Inizia così il romanzo di Tiffany Tavernier, inizia raccontandoci l’ultimo momento di tranquillità o di serenità del suo protagonista, Thierry. Inizia con il suo sguardo fuori dalla finestra, a quella terrazza che sta ancora finendo di costruire, in quella casa lontano da tutto (o quasi) che ha voluto abitare, nonostante la moglie non fosse proprio concorde,
“La vista è così bella da qui. Alberi e solo alberi. È quello che mi ha entusiasmato di più quando abbiamo trovato questa casa. Questo lato selvaggio tutto intorno. Per Élisabeth no. L’idea di vivere in un posto così isolato le faceva paura”
quella casa che ora che il figlio è andato a vivere all’estero, abitano da soli. Accanto a loro quei vicini che sono diventati amici, compagni di cene condivise, di cibo e alcol, di dolci regalati e attrezzi di lavoro prestati. Guy e Chantal.
Ma quella mattina, quel sabato qualunque, qualcosa cambia e cambierà per sempre. Un rumore distrae Thierry dai suoi pensieri e, nel breve, la casa di Guy e Chantal è circondata dalla polizia. Nel breve la polizia è ovunque, anche in casa di Thierry ed Élisabeth.
“Come a me, la vista del nastro segnaletico le ha fatto un terribile effetto, ma soprattutto il loro numero, la precisione dei loro gesti. Alla fine ha fatto una doccia e si è messa quel vecchio maglione che di solito sceglie quando dipinge. È solo scendendo che ha notato i due piatti vicino alla televisione. Un tale disordine, che avranno pensato?”
Sapranno poi, sapremo poi, che Guy è un assassino ricercato da tempo per aver ammazzato almeno sette ragazzine.
A Élisabeth e Thierry viene chiesto di ricordare, di leggere i diari che hanno scritto, di trovare dettagli che possono essere utili nella ricerca dei cadaveri delle vittime.

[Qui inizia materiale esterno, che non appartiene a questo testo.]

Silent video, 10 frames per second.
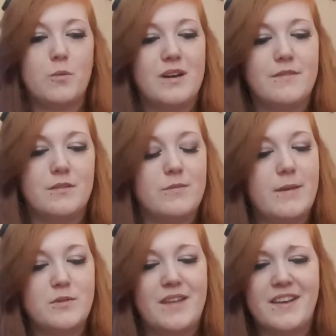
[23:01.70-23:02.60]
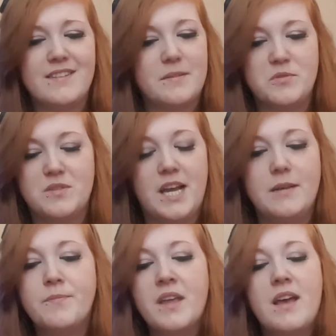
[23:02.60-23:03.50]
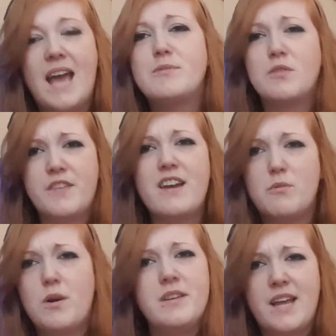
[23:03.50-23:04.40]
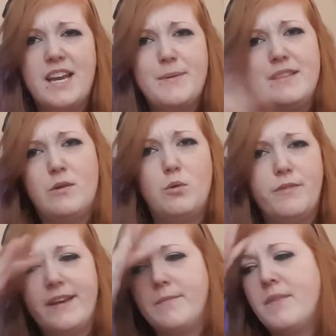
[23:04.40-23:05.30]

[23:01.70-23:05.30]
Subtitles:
whatever episode, I think it's episode 10. Episode 31 anyway in the whole thing.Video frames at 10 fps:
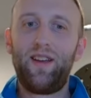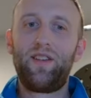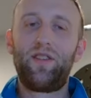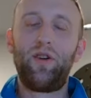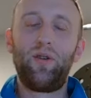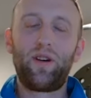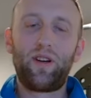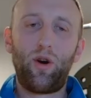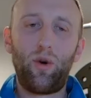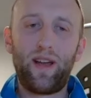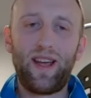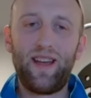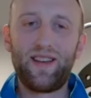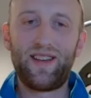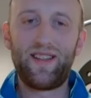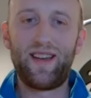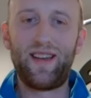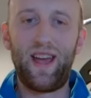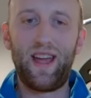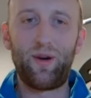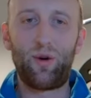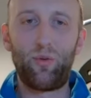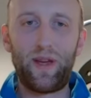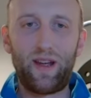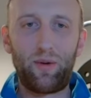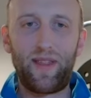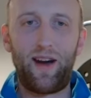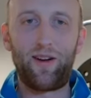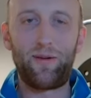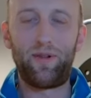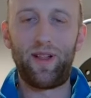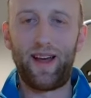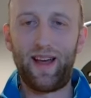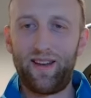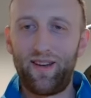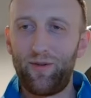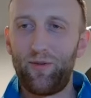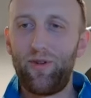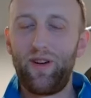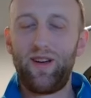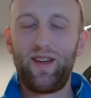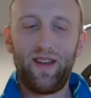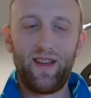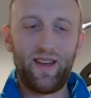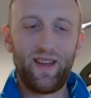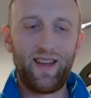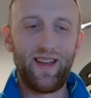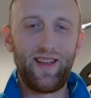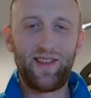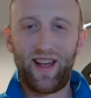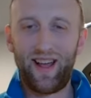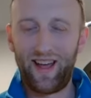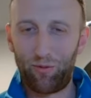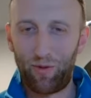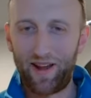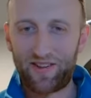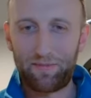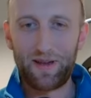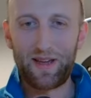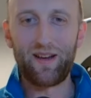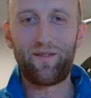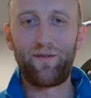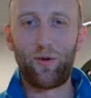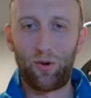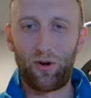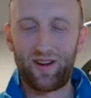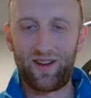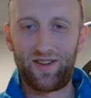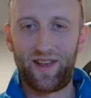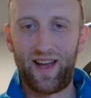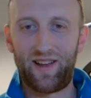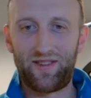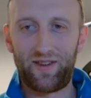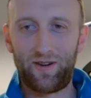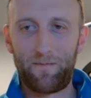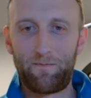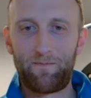So going into the day or week without a plan is a recipe for disaster.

E loro sono costretti a rivedere tutto, con un’ottica differente, ricordando un rumore, un comportamento strano, un vetro rotto, una lenzuolo scomparso: cose che non sembravano importanti, ma che ora sì
“Ogni briciola di ricordo è una lama che affonda un po’ più profondamente. E allora sì, le immagini e il rumore della televisione, tutto piuttosto che quell’inferno. Mi avvicino per abbracciarla. Mi respinge parlando delle mie mani che «li hanno toccati».”
magari se avessero capito, si dicono, avrebbero anche potuto salvare qualche vita. Magari…

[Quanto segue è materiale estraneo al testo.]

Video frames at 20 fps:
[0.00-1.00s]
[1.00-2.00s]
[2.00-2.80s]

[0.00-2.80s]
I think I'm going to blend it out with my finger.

Tavernier, per raccontarci questa storia, sceglie lo sguardo di Thierry, un uomo chiuso e di poche amicizie, un uomo che in Guy aveva visto, appunto, l’amico
“Io, «il tuo amico»! Ti avevo concesso tutta la mia fiducia. Chissà quanto ti aveva fatto ridere incontrare un idiota simile. E ora, Élisabeth, a pezzi in salotto. Élisabeth che correva al minimo lamento di Chantal e che ogni volta che escogitava un dessert si fiondava a portarne un pezzetto a te, Guy, che i suoi dessert li amavi così tanto, e che la rendevi così orgogliosa con i tuoi complimenti.”
Ne esce un atto di accusa, un dialogo serrato con quel Guy in carcere che non vuole parlare, un dialogo che avviene tutto nella testa di Thierry. Ma anche il racconto di un cambiamento, perché questo “colpo di scena” nella vita del nostro protagonista, sarà la svolta che lo porterà verso l’abisso certo, ma anche al porsi delle domande, al rivalutare alcune scelte fatte.

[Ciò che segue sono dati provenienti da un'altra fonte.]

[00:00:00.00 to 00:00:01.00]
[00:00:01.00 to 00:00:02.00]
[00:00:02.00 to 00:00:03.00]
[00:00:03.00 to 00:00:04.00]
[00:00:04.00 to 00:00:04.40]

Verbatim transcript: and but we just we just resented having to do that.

L’amico è una di quelle storie che ti trascina dentro e che devi leggere tutto in un fiato e questo per merito di una scrittura serrata e quasi claustrofobica, che ti fa entrare nella testa, non del serial killer, ma di colui che di quell’uomo si fidava.
“Posso anche proseguire la lettura, ma i miei occhi tornano invariabilmente sulla stessa breve frase. Uno a posto, vedrai…
Ho scritto così.”
Di colui che ora si sente tradito, abbandonato ancora una volta.
Un romanzo potente che ci mette di fronte alla consapevolezza che il male potrebbe nascondersi anche là dove non avremmo mai sospettato potesse vivere.
Unico appunto all’epilogo che io avrei evitato, fermandomi alla pagina prima.